Service Overview for Business Central Online

Dynamics 365 Business Central is a complete enterprise resource planning (ERP) software solution for mid-sized organizations that is fast to implement, easy to configure, and simple to use, both on-premises and online. Sign up for a trial before you decide to move to the cloud. Read this article to learn about the systems that make Business Central online run as a service that you can bet your business on.

Lifecycle policy

Business Central online is governed by Microsoft's Modern Lifecycle Policy, which means continuous service updates and a major update every six months. For more information, see Dynamics 365 Business Central Service Compliance and Dynamics 365 release schedule and early access.

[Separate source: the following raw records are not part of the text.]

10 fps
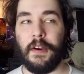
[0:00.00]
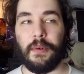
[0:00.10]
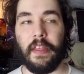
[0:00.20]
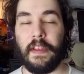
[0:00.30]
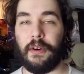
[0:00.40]

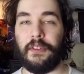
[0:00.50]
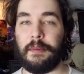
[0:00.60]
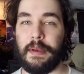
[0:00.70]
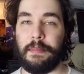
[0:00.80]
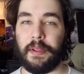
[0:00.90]
One of the only
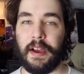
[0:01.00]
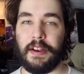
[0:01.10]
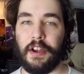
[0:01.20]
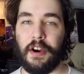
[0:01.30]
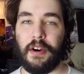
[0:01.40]
people I
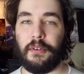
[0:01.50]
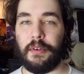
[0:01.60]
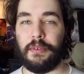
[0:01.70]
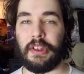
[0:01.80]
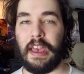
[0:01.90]
know
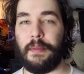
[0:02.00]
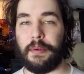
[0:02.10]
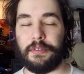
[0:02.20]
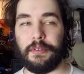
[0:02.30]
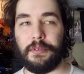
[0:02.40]
who's
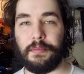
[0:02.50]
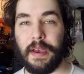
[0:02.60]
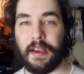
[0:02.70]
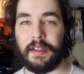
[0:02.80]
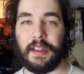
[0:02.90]
able to
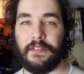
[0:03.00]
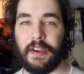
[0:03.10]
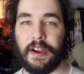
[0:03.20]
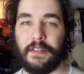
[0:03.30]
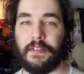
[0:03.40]
make a
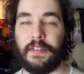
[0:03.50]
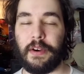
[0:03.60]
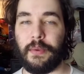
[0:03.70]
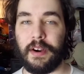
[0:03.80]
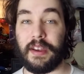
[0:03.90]
living off of
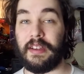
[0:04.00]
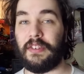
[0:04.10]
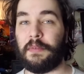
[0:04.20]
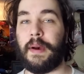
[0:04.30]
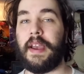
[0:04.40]
their work in
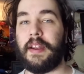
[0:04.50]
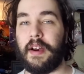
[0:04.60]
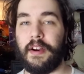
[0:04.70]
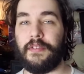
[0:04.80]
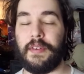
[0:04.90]
spite
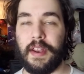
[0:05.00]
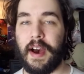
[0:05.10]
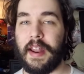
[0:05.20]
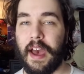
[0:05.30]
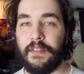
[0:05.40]
of
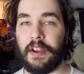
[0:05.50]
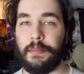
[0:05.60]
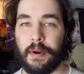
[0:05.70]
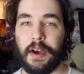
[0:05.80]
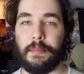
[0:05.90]
not having a
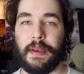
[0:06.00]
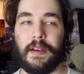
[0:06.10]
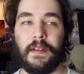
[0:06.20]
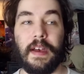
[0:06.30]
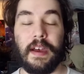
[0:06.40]
broad
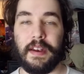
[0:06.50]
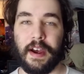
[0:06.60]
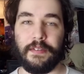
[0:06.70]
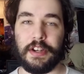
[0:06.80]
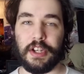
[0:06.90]
appeal,
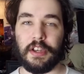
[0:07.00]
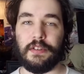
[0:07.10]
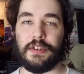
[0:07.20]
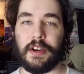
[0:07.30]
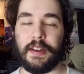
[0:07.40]
not reaching a
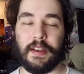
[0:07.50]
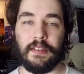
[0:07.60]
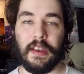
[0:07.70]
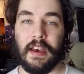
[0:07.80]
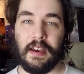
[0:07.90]
huge
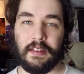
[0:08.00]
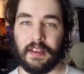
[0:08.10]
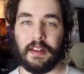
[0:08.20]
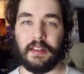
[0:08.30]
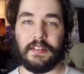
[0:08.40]
audience, is
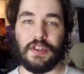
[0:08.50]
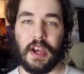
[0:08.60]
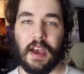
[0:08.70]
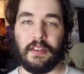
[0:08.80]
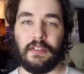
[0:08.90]
Endless
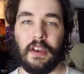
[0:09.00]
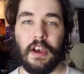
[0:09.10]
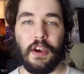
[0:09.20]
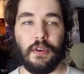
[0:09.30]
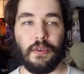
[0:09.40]
Jess,
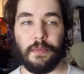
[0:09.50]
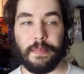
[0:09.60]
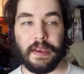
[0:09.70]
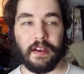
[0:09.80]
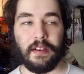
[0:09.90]
who,
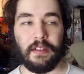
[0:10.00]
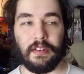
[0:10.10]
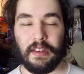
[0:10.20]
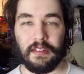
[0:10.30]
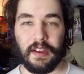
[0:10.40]

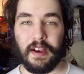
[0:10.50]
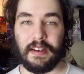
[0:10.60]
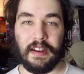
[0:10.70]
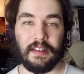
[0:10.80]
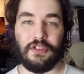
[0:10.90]
because his
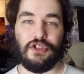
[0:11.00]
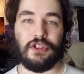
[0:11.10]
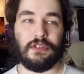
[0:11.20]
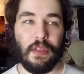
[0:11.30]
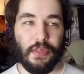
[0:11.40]
content is
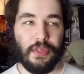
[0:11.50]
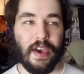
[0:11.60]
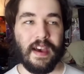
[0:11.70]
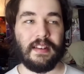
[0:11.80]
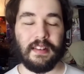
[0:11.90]
just
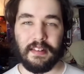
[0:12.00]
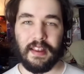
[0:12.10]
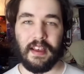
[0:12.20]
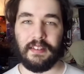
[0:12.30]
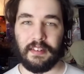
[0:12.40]
that
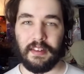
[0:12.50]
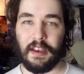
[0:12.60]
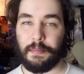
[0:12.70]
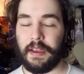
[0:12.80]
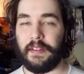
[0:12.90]
intensely
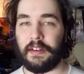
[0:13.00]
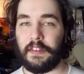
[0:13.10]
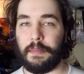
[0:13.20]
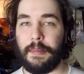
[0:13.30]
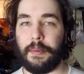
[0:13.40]
appealing to
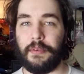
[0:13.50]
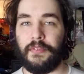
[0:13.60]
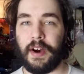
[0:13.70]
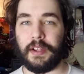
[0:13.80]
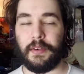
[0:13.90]
the people who
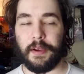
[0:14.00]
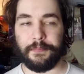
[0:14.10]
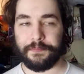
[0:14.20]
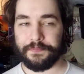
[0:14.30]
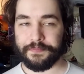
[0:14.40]
follow him,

Get an overview of new and upcoming changes in the Dynamics 365 release plans.

Global availability

Business Central online is available in many markets, and new countries/regions go live on a quarterly basis. For more information, see Countries/regions and Translations Supported.

For a visual overview of where Business Central online is deployed, see the Geographical availability site.

Built upon a foundation of trust, security, and compliance

On the Service Trust site, review the available independent audit reports for Microsoft's Cloud services. Find information about compliance with data protection standards and regulatory requirements:

  • International Organization for Standardization (ISO)
  • Service Organization Controls (SOC)
  • International privacy standards

For example, you can find audit reports and certifications for ISO27001, ISO27018, or the SOC 2 Type II reports.

Business continuity and disaster recovery (BCDR)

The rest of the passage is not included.